WORK TO BE COMPLETED
Going from the top of the listing below to the line that holds "[00:00:01.64]", reproduce each line exactly; no pictures.

LISTED RECORDS
BEGIN
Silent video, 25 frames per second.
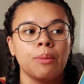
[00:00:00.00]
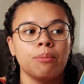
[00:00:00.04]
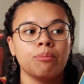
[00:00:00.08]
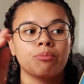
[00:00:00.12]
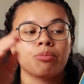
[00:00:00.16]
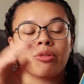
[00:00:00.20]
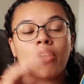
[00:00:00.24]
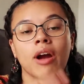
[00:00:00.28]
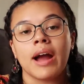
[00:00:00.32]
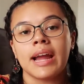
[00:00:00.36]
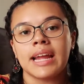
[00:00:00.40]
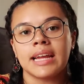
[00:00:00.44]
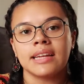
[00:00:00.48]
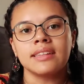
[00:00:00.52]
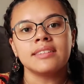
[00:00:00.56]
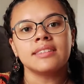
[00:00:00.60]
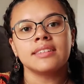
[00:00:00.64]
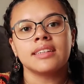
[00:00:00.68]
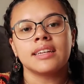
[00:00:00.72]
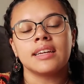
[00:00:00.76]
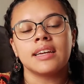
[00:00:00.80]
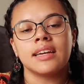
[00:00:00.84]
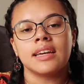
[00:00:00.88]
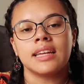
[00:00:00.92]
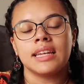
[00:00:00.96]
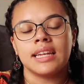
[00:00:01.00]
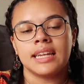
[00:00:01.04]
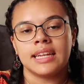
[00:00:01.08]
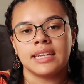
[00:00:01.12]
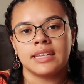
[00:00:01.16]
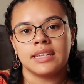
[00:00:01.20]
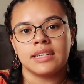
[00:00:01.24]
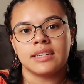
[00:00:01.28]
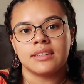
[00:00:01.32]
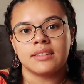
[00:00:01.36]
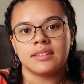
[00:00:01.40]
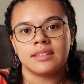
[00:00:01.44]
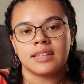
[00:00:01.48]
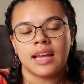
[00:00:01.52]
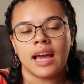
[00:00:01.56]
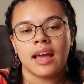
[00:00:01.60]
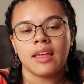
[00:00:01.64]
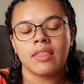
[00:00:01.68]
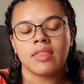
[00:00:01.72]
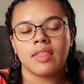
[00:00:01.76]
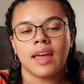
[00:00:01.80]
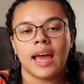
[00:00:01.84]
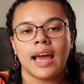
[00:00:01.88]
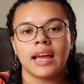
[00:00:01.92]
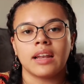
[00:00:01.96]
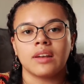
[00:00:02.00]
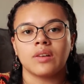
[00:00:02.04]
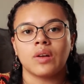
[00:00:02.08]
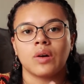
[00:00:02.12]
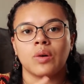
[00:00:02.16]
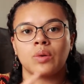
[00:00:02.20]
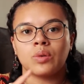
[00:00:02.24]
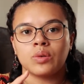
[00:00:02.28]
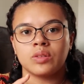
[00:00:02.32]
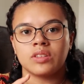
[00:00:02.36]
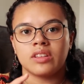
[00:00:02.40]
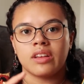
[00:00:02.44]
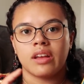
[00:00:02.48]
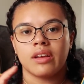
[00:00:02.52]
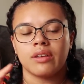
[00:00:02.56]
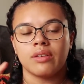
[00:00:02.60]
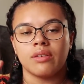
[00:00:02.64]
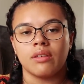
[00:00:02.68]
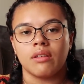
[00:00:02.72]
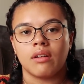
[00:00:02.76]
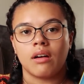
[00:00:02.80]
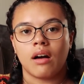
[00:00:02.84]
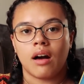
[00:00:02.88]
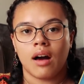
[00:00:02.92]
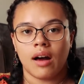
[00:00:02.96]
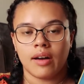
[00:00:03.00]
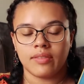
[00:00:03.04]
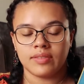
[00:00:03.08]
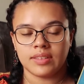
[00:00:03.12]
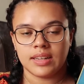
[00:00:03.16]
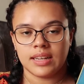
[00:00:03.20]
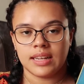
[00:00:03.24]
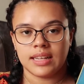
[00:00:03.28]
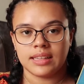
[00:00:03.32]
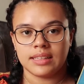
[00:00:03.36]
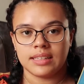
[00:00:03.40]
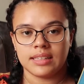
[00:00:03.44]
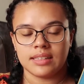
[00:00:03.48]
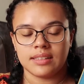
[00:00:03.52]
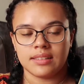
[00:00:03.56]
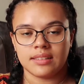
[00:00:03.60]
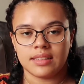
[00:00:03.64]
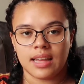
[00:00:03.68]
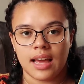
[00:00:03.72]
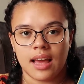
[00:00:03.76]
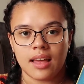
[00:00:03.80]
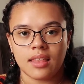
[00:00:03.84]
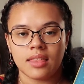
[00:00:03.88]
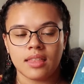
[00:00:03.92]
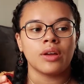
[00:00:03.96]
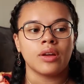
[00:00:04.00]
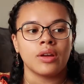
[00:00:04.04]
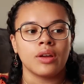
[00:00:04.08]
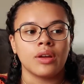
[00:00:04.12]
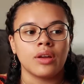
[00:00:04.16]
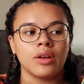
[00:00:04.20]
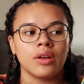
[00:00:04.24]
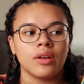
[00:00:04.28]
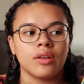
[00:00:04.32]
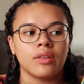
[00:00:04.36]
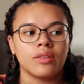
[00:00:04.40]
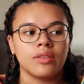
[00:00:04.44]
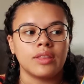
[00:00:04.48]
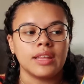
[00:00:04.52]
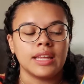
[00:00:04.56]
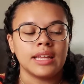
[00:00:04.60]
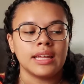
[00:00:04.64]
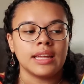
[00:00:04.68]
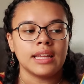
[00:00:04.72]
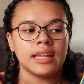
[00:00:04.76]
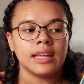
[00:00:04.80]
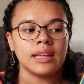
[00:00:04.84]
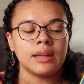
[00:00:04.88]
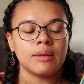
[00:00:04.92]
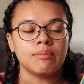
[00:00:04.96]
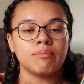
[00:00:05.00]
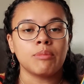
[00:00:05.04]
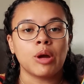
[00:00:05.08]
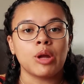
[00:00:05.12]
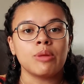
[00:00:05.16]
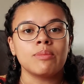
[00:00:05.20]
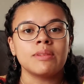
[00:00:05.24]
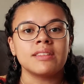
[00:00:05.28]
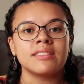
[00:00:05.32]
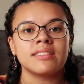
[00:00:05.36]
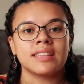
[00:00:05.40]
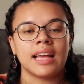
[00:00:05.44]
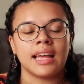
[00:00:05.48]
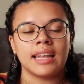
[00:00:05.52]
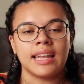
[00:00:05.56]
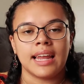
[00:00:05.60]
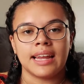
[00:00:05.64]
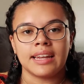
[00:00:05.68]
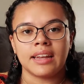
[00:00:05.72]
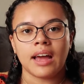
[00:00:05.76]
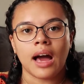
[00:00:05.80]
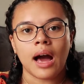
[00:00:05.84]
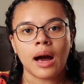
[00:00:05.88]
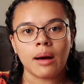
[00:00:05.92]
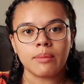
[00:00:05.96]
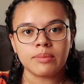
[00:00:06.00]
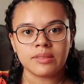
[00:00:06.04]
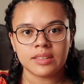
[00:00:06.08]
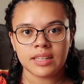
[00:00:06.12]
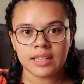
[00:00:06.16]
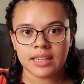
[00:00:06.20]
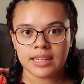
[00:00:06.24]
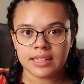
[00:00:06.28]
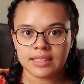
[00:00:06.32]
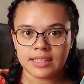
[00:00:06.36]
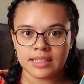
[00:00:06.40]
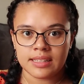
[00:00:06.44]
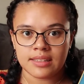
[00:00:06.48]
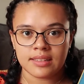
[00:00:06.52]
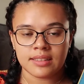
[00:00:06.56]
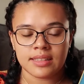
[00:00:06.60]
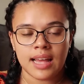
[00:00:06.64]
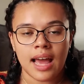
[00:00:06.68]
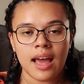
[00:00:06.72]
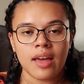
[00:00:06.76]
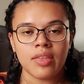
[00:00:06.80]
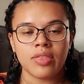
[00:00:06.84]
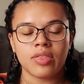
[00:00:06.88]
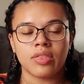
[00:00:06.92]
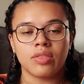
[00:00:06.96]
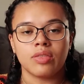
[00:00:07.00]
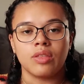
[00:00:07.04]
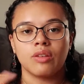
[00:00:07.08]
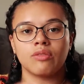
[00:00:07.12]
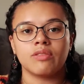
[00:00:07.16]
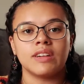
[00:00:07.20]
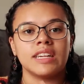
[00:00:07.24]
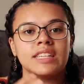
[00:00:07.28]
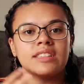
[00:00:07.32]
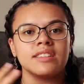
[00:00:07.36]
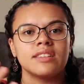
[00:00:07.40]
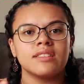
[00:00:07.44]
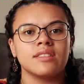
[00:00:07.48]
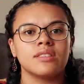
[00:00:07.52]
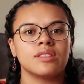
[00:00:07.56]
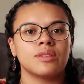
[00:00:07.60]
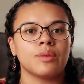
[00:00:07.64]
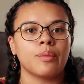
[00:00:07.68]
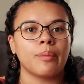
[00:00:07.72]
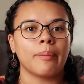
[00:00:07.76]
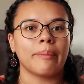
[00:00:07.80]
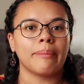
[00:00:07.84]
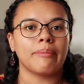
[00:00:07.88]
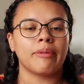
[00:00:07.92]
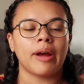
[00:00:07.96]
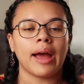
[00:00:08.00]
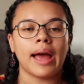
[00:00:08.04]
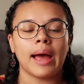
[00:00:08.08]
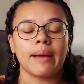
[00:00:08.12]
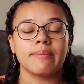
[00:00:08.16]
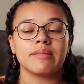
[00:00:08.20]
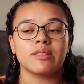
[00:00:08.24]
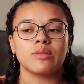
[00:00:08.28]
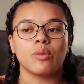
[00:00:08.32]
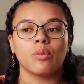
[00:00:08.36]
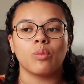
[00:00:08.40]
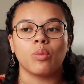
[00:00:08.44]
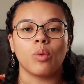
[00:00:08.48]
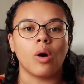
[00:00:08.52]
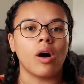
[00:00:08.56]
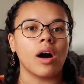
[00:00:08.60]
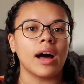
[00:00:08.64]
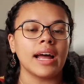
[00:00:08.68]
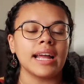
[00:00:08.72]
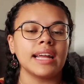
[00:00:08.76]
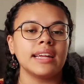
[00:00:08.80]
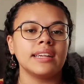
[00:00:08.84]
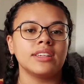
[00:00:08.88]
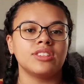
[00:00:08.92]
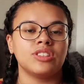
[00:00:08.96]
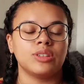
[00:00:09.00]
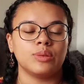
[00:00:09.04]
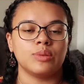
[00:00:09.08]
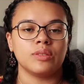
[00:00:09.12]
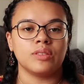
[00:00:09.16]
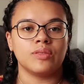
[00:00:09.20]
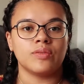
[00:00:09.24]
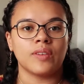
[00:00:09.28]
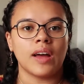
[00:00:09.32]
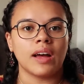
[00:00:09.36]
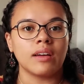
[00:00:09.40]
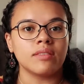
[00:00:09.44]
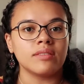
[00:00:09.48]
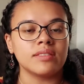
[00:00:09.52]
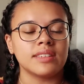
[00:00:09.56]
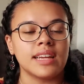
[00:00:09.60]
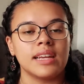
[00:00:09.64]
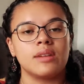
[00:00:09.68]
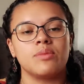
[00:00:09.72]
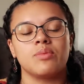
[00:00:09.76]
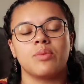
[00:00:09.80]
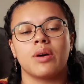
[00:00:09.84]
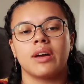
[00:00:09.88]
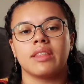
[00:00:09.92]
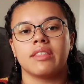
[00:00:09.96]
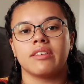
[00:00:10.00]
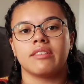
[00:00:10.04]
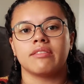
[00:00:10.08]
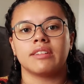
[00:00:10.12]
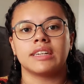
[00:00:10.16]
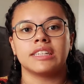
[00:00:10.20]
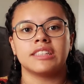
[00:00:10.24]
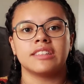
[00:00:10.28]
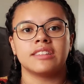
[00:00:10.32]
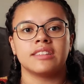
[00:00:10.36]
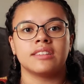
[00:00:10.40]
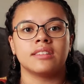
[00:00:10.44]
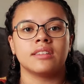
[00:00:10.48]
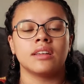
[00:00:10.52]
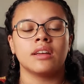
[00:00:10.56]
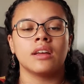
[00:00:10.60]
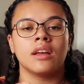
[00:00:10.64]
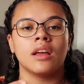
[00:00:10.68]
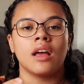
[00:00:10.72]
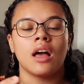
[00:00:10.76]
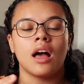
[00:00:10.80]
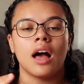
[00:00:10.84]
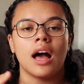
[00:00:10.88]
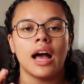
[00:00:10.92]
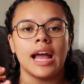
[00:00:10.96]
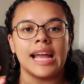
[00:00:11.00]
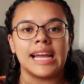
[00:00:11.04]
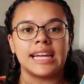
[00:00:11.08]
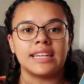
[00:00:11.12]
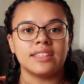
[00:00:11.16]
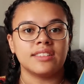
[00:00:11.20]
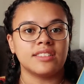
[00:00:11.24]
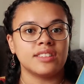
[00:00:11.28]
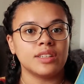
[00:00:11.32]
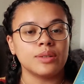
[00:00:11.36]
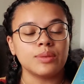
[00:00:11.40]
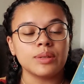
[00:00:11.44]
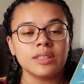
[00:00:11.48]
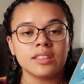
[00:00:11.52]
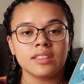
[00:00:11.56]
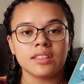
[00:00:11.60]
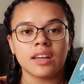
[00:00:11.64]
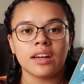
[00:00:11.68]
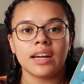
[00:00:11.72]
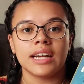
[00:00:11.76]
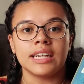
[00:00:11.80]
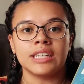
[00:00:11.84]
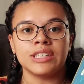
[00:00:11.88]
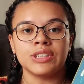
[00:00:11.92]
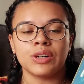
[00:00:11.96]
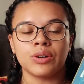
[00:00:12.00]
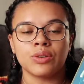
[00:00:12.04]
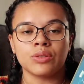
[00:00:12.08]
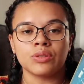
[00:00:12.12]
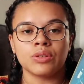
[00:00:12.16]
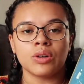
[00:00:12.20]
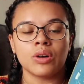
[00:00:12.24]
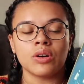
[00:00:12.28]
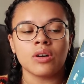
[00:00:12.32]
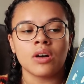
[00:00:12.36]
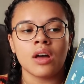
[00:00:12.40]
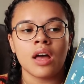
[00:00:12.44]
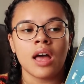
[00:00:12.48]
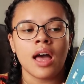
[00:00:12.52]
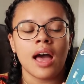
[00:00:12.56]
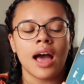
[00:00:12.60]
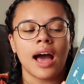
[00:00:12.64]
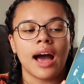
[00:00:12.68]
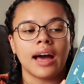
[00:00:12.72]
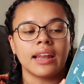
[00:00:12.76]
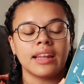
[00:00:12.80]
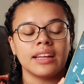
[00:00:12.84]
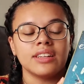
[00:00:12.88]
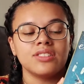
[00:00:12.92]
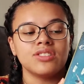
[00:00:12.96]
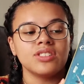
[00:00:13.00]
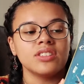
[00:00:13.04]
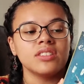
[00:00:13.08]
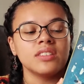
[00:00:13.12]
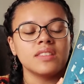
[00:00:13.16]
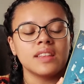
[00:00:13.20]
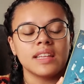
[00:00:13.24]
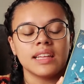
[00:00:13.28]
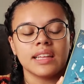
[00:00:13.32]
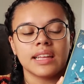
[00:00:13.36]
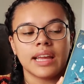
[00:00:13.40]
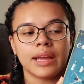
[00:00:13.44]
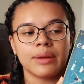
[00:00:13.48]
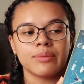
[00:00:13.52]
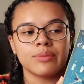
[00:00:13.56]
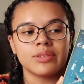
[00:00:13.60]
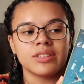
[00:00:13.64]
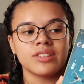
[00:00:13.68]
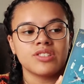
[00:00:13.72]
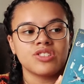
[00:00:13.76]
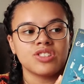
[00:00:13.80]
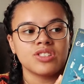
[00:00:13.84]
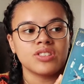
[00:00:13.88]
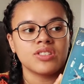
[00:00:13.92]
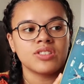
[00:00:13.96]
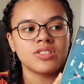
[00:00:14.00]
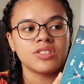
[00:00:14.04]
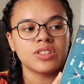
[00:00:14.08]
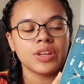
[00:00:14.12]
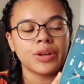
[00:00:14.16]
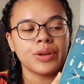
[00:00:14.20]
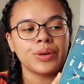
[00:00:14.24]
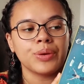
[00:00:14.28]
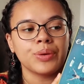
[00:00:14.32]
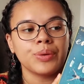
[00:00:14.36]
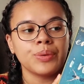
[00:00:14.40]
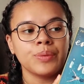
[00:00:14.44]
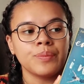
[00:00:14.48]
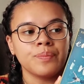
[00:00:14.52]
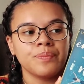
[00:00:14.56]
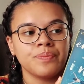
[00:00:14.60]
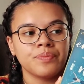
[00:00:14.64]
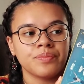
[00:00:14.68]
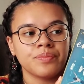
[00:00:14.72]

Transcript: prior to Lydia's death and also after Lydia's death. The moments that led up to Lydia's death, the reasons perhaps why she was found dead, whether it's a suicide or not. And I just think it was just so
END
SOLUTION BELOW
Silent video, 25 frames per second.
[00:00:00.00]
[00:00:00.04]
[00:00:00.08]
[00:00:00.12]
[00:00:00.16]
[00:00:00.20]
[00:00:00.24]
[00:00:00.28]
[00:00:00.32]
[00:00:00.36]
[00:00:00.40]
[00:00:00.44]
[00:00:00.48]
[00:00:00.52]
[00:00:00.56]
[00:00:00.60]
[00:00:00.64]
[00:00:00.68]
[00:00:00.72]
[00:00:00.76]
[00:00:00.80]
[00:00:00.84]
[00:00:00.88]
[00:00:00.92]
[00:00:00.96]
[00:00:01.00]
[00:00:01.04]
[00:00:01.08]
[00:00:01.12]
[00:00:01.16]
[00:00:01.20]
[00:00:01.24]
[00:00:01.28]
[00:00:01.32]
[00:00:01.36]
[00:00:01.40]
[00:00:01.44]
[00:00:01.48]
[00:00:01.52]
[00:00:01.56]
[00:00:01.60]
[00:00:01.64]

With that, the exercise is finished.